Something about this seems strangely suspicious to me. It is not a position of reason to insist there is nothing there. That is a position of unreason. It is a position of reason to study what people are reporting. It would be reasonable to consider some things differently.
The physical world won't provide us with answers to our questions about nonphysical things or tell us what happens to us when we die. Our invisible selves are obviously very real. There is an invisible realm. Do we come from it and go back to it like our physical bodies come from the Earth and go back to the Earth? Can we go back and forth in the invisible realm at will? Don't we live in it? Can we even be separated from it?
Could it be that we once knew all of this stuff and somehow have forgotten it almost completely? So much so that we don't even know that there is an invisible realm of living consciousness, much less that we have anything to do with it? Have we been made to forget how to live in both realms while we're here? Have we been made to forget how to access the source of living consciousness?

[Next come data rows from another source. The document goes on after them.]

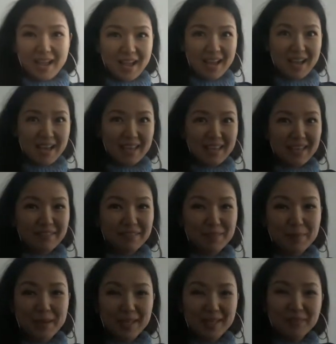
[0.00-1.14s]
Hi
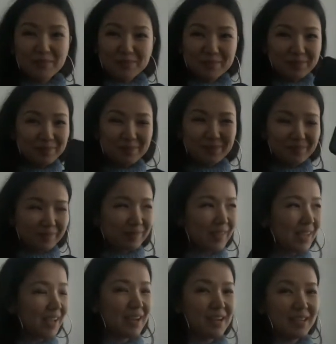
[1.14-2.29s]
everybody,
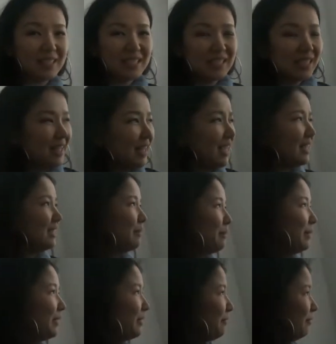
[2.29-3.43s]
uh, today is
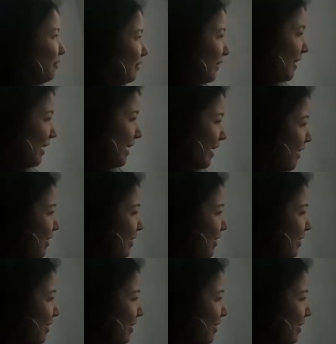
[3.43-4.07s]
a beautiful day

Why do the hierarchies of power and control over our lives insist that there is no truth to notions of invisible realms? No life after death? No spirits? No God? No universe teeming with all manner of life forms all around us? We once could not see the microscopic life forms that teem all over us, around us and in us until we got the microscope. But they were there. Why wouldn't there be more things all around us that we aren't able to see? Wouldn't it be more likely than not?
In spite of tens of millions of people whose direct personal experience has shown them that there is without doubt much more to our existence than meets the eye, why the continued insistence that it's only nonsense? When consciousness cannot be proven to exist although we know it does, why is it foolish to already know that there is more than this physical existence? Isn't the foolishness in insisting otherwise?
For whatever reasons we are urged to believe that there is no invisible realm, there clearly is one. Why are we told to not believe what we already know is true? I have a feeling that the answer to that question is far more interesting than we might think. "The Unexplained" is not all that unexplainable. What really is unexplainable is the adamant insistence that there is nothing there when we know there is.